David Cameron admitted today that the agreement reached at the G20 summit in South Korea was not "heroic", and brushed off suggestions that Britain had been no more than a spectator to an argument between China and the United States.
The gathering in Seoul had been dominated by rising tensions between the two economic superpowers. The US had accused China of keeping the value of its currency artificially low to give it an unfair competitive advantage. Talks dragged into the small hours, with South Korean attempts to find a form of words acceptable to both countries floundering. Officials from Britain, France and Russia were called in to help, and Mr Cameron and the German Chancellor Angela Merkel also held talks with the summit's hosts. An uneasy truce between Washington and Beijing was eventually brokered.
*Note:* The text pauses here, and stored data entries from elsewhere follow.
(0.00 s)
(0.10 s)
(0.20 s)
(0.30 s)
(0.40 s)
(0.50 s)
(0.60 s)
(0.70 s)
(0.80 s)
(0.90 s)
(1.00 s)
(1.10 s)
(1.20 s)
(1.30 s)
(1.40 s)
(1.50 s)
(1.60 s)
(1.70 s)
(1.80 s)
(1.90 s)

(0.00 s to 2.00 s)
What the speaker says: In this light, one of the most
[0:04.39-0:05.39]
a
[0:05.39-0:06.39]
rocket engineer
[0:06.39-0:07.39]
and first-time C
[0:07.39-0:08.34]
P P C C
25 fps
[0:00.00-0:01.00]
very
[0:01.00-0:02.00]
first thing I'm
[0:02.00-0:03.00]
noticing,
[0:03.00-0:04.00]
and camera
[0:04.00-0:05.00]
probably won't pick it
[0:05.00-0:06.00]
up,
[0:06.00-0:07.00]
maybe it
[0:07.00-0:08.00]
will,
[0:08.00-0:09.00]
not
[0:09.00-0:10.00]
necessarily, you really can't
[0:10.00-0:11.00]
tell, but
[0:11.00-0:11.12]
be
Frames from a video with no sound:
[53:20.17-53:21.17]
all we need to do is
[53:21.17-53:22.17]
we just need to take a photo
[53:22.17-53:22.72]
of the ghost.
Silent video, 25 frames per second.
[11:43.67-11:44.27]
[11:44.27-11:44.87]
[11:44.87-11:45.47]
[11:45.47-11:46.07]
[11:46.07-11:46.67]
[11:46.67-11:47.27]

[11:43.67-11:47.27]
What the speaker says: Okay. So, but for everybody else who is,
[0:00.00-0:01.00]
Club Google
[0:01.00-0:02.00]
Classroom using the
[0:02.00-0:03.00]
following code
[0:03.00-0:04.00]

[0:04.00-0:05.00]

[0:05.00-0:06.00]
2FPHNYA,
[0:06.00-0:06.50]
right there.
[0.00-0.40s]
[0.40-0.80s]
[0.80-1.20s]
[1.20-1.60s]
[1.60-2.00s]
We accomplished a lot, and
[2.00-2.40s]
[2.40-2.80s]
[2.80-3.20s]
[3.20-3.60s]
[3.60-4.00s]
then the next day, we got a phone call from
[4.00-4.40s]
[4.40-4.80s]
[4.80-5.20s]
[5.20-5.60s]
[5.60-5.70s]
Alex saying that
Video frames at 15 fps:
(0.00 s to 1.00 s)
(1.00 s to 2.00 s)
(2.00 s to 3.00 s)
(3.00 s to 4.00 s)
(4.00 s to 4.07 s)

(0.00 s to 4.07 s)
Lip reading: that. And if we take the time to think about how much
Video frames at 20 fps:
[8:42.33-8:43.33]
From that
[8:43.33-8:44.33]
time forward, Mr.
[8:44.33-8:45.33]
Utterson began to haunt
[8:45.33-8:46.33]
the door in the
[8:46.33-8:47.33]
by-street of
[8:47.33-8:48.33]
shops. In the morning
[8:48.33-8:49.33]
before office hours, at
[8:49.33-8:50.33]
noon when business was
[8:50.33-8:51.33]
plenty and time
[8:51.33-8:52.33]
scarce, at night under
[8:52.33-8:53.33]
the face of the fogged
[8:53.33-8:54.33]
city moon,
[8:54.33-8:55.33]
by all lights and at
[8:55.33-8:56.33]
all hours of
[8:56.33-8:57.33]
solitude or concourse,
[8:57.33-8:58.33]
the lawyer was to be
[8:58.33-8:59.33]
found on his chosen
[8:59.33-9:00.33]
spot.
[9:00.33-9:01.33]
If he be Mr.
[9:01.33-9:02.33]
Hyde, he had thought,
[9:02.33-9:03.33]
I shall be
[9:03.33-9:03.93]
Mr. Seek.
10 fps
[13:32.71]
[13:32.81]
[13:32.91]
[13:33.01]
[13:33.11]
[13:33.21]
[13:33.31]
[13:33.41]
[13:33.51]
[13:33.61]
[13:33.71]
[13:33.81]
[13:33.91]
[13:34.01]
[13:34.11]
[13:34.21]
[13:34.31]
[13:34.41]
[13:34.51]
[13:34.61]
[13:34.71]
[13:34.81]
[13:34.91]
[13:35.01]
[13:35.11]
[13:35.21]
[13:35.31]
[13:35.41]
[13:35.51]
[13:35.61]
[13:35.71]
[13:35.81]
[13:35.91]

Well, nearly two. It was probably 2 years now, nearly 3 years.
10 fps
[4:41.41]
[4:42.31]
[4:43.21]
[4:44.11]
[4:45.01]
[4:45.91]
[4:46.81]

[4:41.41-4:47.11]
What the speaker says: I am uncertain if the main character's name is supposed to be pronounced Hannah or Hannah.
So now the world leaders have agreed to spend the next year drawing up "indicative guidelines" on countries' appropriate currency levels. They also promised to refrain from the "competitive devaluation" of their currencies. The agreement falls far short of President Barack Obama's demand for a swift rise in the value of the yuan to help ease global trade imbalances. But securing Chinese agreement to allow outside scrutiny of its currency was an important achievement.
Mr Cameron returns to Britain having secured a relatively modest haul of deals from the Chinese leg of his visit, including a $900m contract for Rolls-Royce and an agreement to allow the export of live breeding pigs.